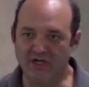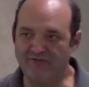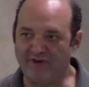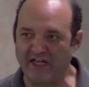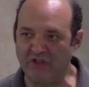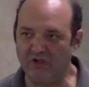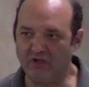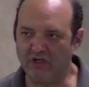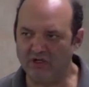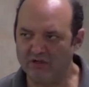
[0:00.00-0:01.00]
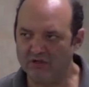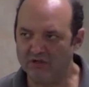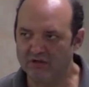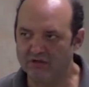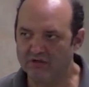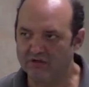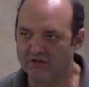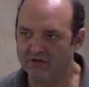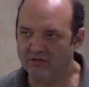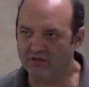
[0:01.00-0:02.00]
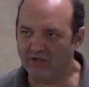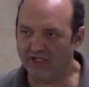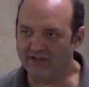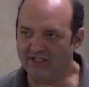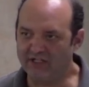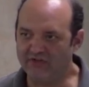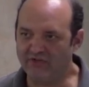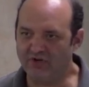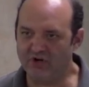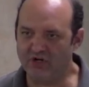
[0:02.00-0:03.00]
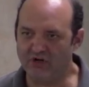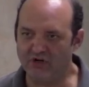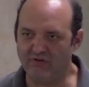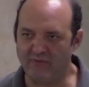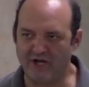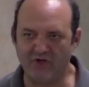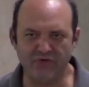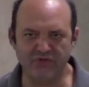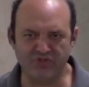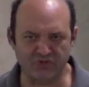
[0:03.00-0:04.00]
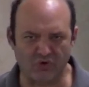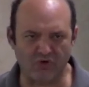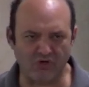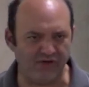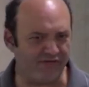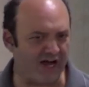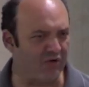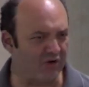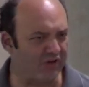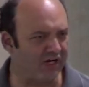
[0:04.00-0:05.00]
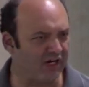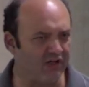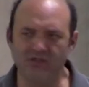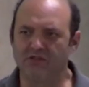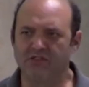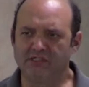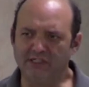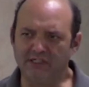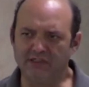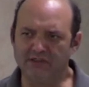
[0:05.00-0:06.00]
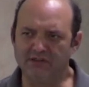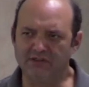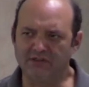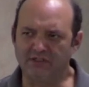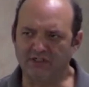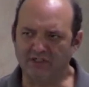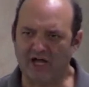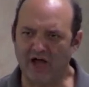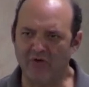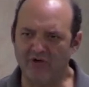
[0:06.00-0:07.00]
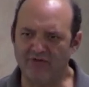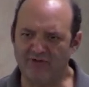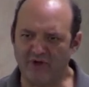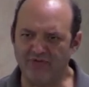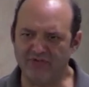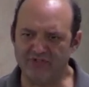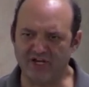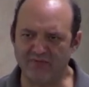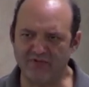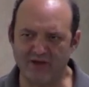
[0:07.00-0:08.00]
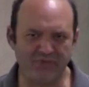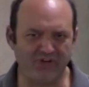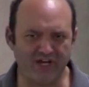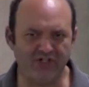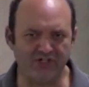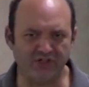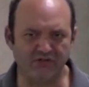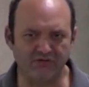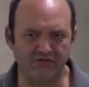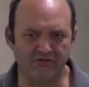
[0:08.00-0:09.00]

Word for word: If I look at the interior of my own soul, if I were there, I would have felt the same temptation.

==========

Give the data again exactly, without pictures.

[0:00.00-0:01.00]
[0:01.00-0:02.00]
[0:02.00-0:03.00]
[0:03.00-0:04.00]
[0:04.00-0:05.00]
[0:05.00-0:06.00]
[0:06.00-0:07.00]
[0:07.00-0:08.00]
[0:08.00-0:09.00]

Word for word: If I look at the interior of my own soul, if I were there, I would have felt the same temptation.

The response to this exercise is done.